*** Opening THE RECORDS ***

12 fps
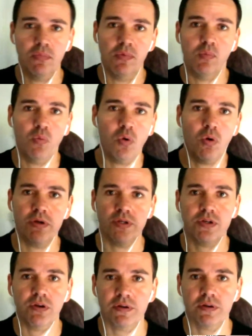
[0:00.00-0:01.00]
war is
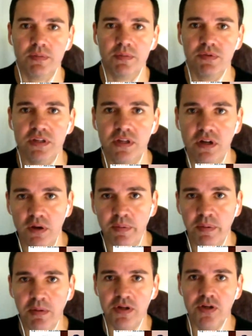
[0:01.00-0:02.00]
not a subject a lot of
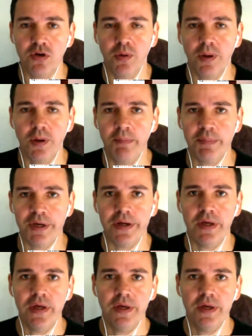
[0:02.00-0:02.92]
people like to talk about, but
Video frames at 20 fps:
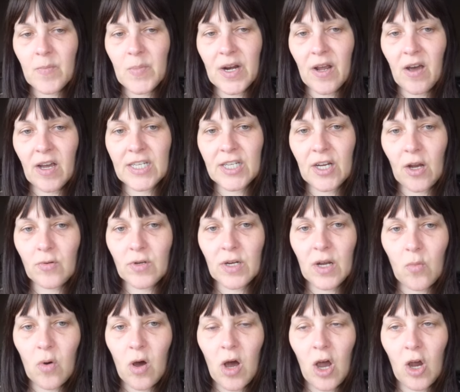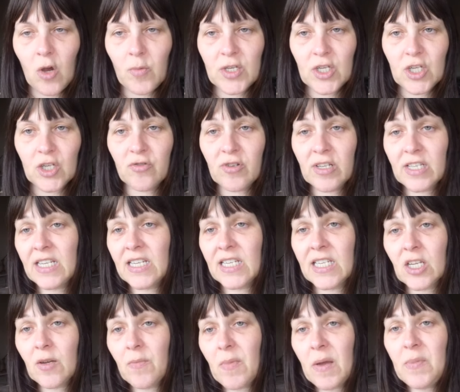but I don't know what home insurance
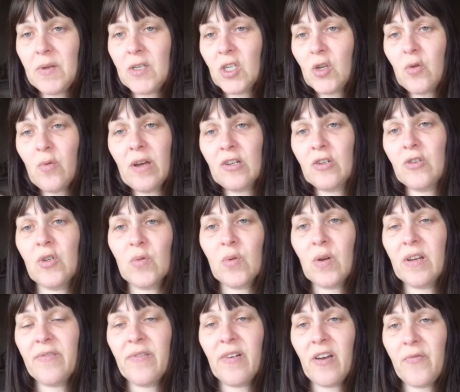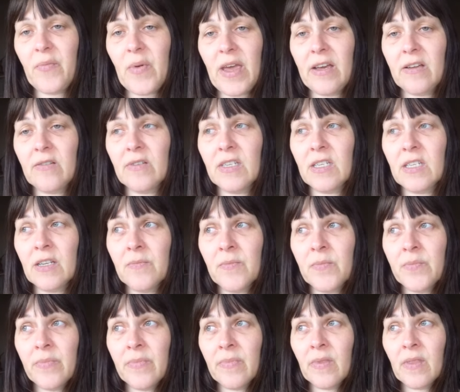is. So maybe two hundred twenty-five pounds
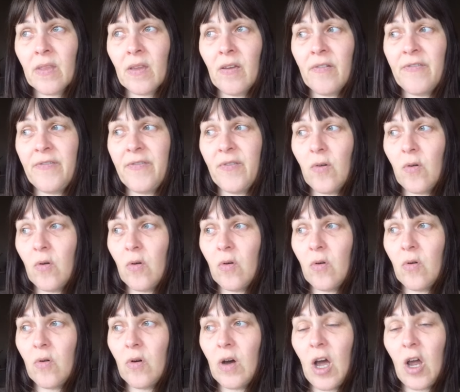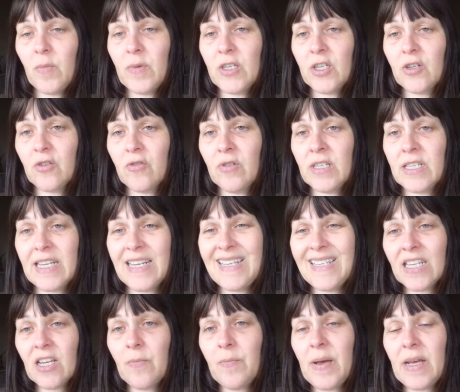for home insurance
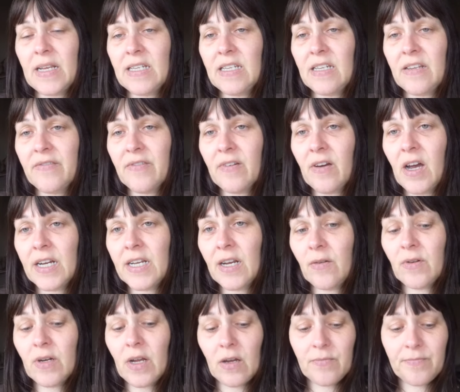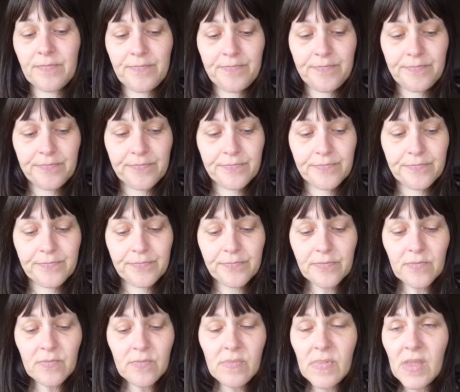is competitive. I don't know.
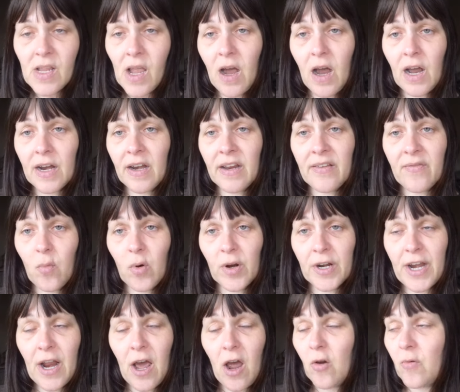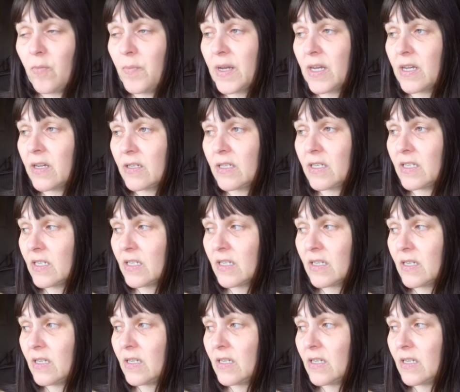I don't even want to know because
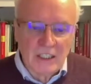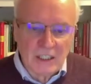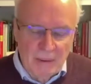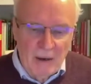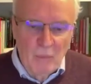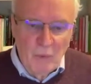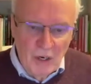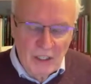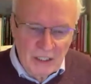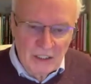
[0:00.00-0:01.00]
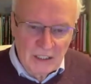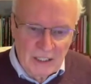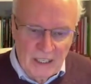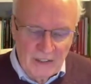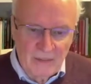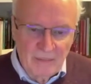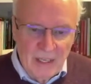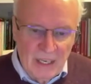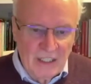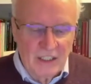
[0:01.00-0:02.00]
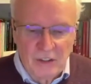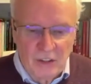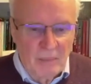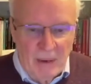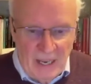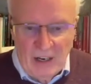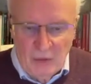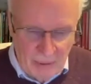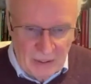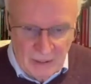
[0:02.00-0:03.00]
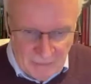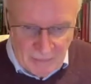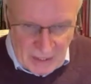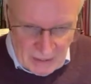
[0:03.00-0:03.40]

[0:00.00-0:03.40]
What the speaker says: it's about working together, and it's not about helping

*** Closing THE RECORDS ***

[EXERCISE] The records above are to be duplicated exactly, pictures left out.

[EXERCISE SOLUTION]
12 fps
[0:00.00-0:01.00]
war is
[0:01.00-0:02.00]
not a subject a lot of
[0:02.00-0:02.92]
people like to talk about, but
Video frames at 20 fps:
but I don't know what home insurance
is. So maybe two hundred twenty-five pounds
for home insurance
is competitive. I don't know.
I don't even want to know because
[0:00.00-0:01.00]
[0:01.00-0:02.00]
[0:02.00-0:03.00]
[0:03.00-0:03.40]

[0:00.00-0:03.40]
What the speaker says: it's about working together, and it's not about helping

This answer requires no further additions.